When Githu threatened to have Raila, Kalonzo executed

What you need to know:

That press conference came almost six years after Mr Odinga opposed the appointment of Prof Muigai by President Mwai Kibaki.

Mr Odinga later supported Prof Muigai who took office on August 23, 2011.

On December 7, 2017, Attorney-General Githu Muigai, who resigned Tuesday, called a press conference at his State Law Office next to Harambee House.

He walked into the mid-morning briefing accompanied by Government Spokesman Eric Kiraithe.

The main news item that week was the planned protest swearing-in of opposition leaders Raila Odinga and Kalonzo Musyoka as the “people’s president and deputy” respectively.

“A swearing-in of any person ... any person who has not been lawfully declared to have won an election by the Independent Electoral and Boundaries Commission, and a swearing-in that is not conducted by the Chief Justice ... is a process unanticipated by the Constitution, and is null and void, and illegal ab initio,” Prof Muigai said.

HIGH TREASON

The AG added that it was high treason for the person taking such an oath and those facilitating it.
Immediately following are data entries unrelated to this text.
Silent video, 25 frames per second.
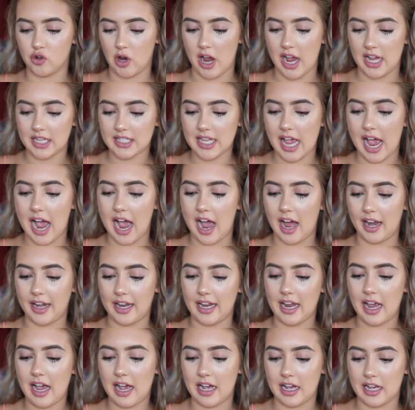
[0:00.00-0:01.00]
dress,
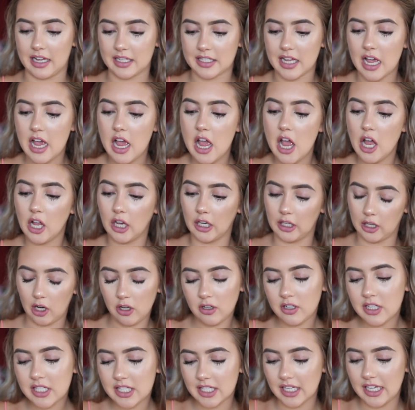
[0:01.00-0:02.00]
and it has
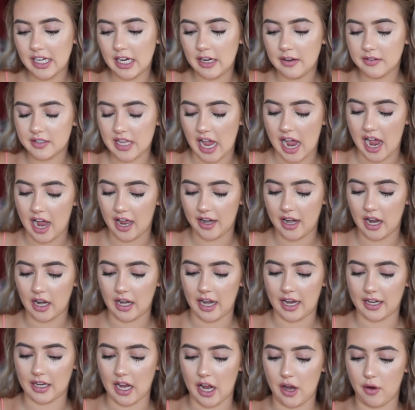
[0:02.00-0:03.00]
long sleeves
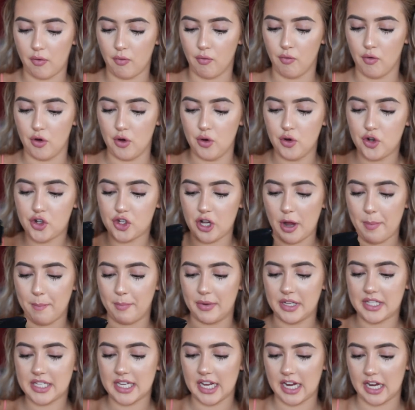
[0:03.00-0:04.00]
and like a ruche
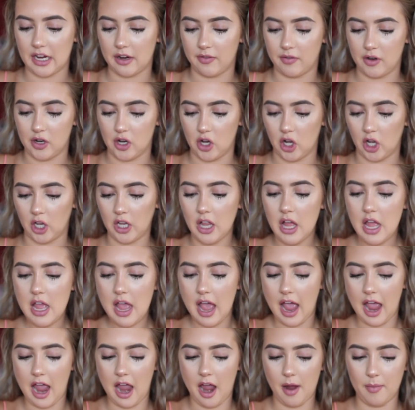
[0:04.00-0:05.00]
material
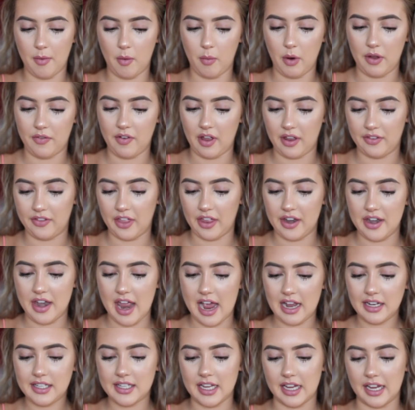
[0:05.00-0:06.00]
with the
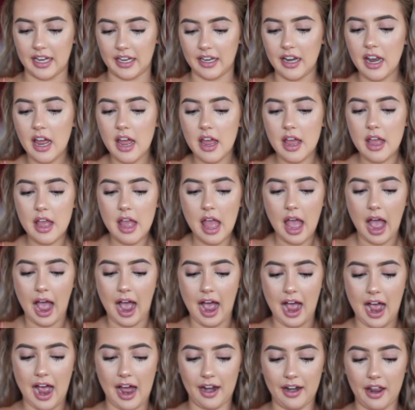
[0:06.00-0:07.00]
netting.
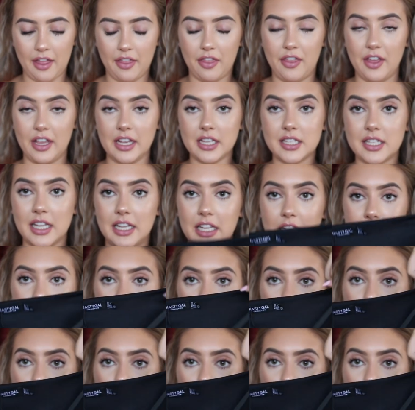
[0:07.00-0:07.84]
And this is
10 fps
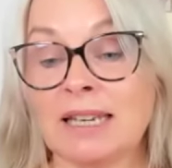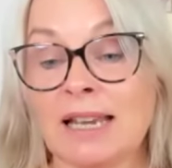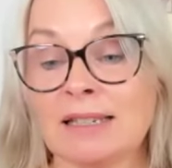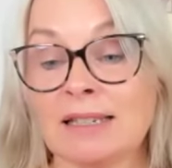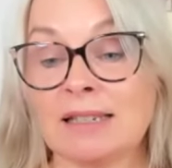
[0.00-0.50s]

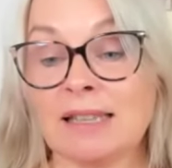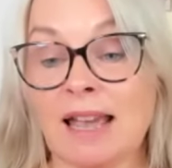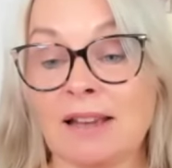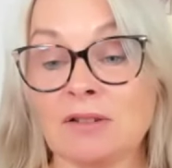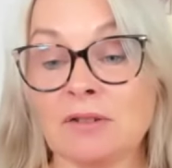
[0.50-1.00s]
connecting to
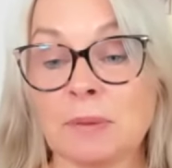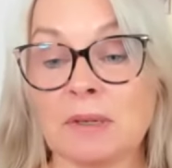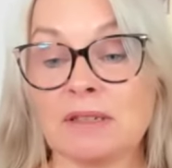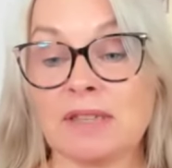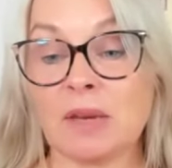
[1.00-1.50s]
the angels
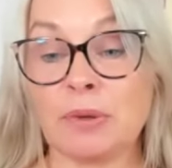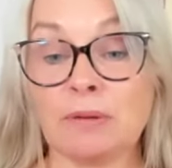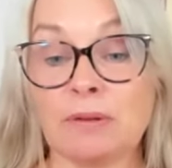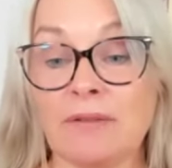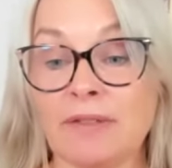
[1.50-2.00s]
because they're
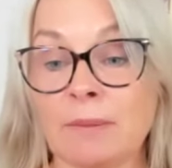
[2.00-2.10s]
pure love.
“What is the punishment for high treason?” the bespectacled law professor asked.

“It is death,” he said with a matter of finality and after taking one of his characteristic pauses.

That press conference — later dismissed by Mr Odinga as nonsense — came almost six years after Mr Odinga opposed the appointment of Prof Muigai by President Mwai Kibaki.

Mr Odinga later supported Prof Muigai who took office on August 23, 2011.

ANGLO LEASING

Having won a case in which the anti-corruption commission sought to have Switzerland help recover some Anglo Leasing funds, Prof Muigai was in 2014 placed at the centre of the suit, again.

He absolved himself from blame.

“The man you see ... is a mortician. The patient died on the operating table long ago. If you think the patient should have lived, ask the surgeons,” Prof Muigai said of his predecessor Amos Wako who did not take it kindly.

Mr Wako, now Busia Senator, replied: “If I were the surgeon ... then I handed over the office ... to a fellow surgeon to continue with the treatment of the patient. He ... swore to diligently serve the people of Kenya as the chief government legal adviser.”

Prof Muigai Tuesday hang his boots after six-and-a-half years at Sheria House characterised by an on-and-off relationship with President Uhuru Kenyatta and remarkable deliveries in court punctuated by well-thought-out adjectives.